This is the mail archive of the
mailing list for the GCC project.
Re: Git conversion: fixing email addresses from ChangeLog files
On 28/12/2019 17:14, Joseph Myers wrote:
> On Sat, 28 Dec 2019, Richard Earnshaw (lists) wrote:
>> My suggestion would be that we try to canonicalize all the author
>> entries to UTF-8 as that avoids the limitations of ISO-8859-1, but that
>> would probably need further fixups to detect the additional names that
>> need rewriting.
> What I've implemented in bugdb.py already includes converting ISO-8859-1
> to UTF-8 (in any case where the author name is not valid UTF-8 - a general
> property of text encodings is that if something is valid UTF-8, it almost
> certainly is already encoded in ASCII or UTF-8 already), with special
> handling of NBSP and with fixups for all the cases where the results of
> converting ISO-8859-1 to UTF-8 looked wrong (i.e. where it looked like the
> name in the original ChangeLog was not in fact UTF-8).
> I've also now made bugdb.py check the list of fixups both before and after
> recoding (which may help in some cases where e.g. a fixup is putting a
> name in canonical form, meaning such a fixup doesn't need to be given in
> forms with both UTF-8 and ISO-8859-1 encodings even if the name appears
> with both those encodings in the history).

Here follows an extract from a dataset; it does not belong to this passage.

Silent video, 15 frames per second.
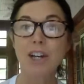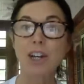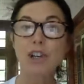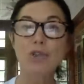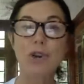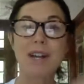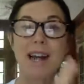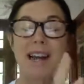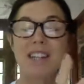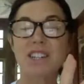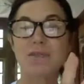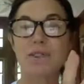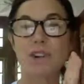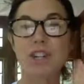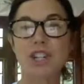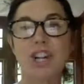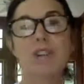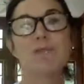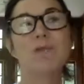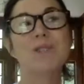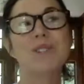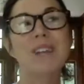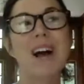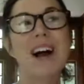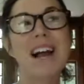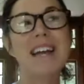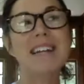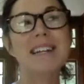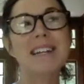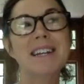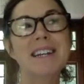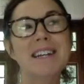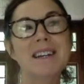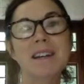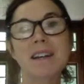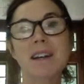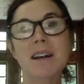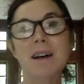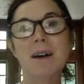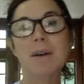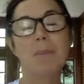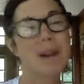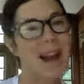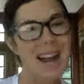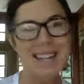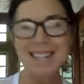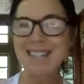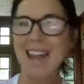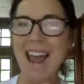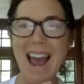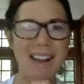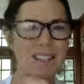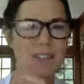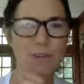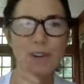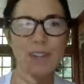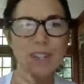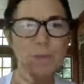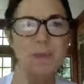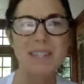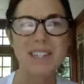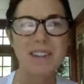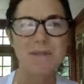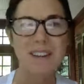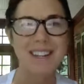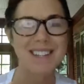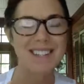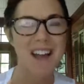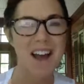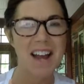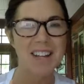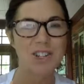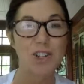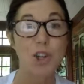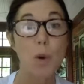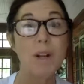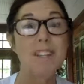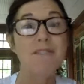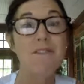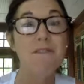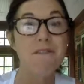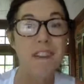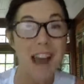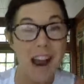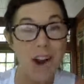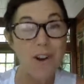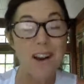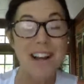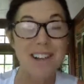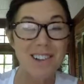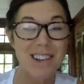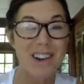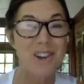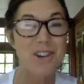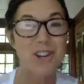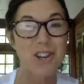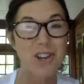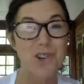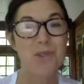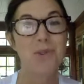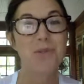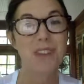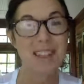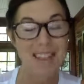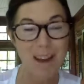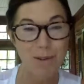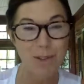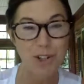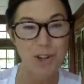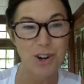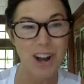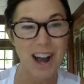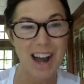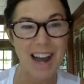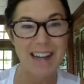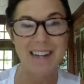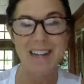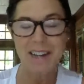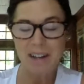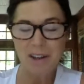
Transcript: You can ask for a general sign, but I say ask for a specific sign so it's very clear to you that that was your guide.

> Because the author extraction is based on the ChangeLog entry included in
> the original commit, any subsequent commits that (wrongly or correctly)
> recoded ChangeLog entries are not relevant.
I've added the list of emails that I posted yesterday to the conversion
scripts. I've not written anything to reprocess that yet. I want to
leave that until we've completed the general review of the preferred
changes we want. Auto-generating that data from the list will probably
be easier than maintaining it inside bugdb.py for now.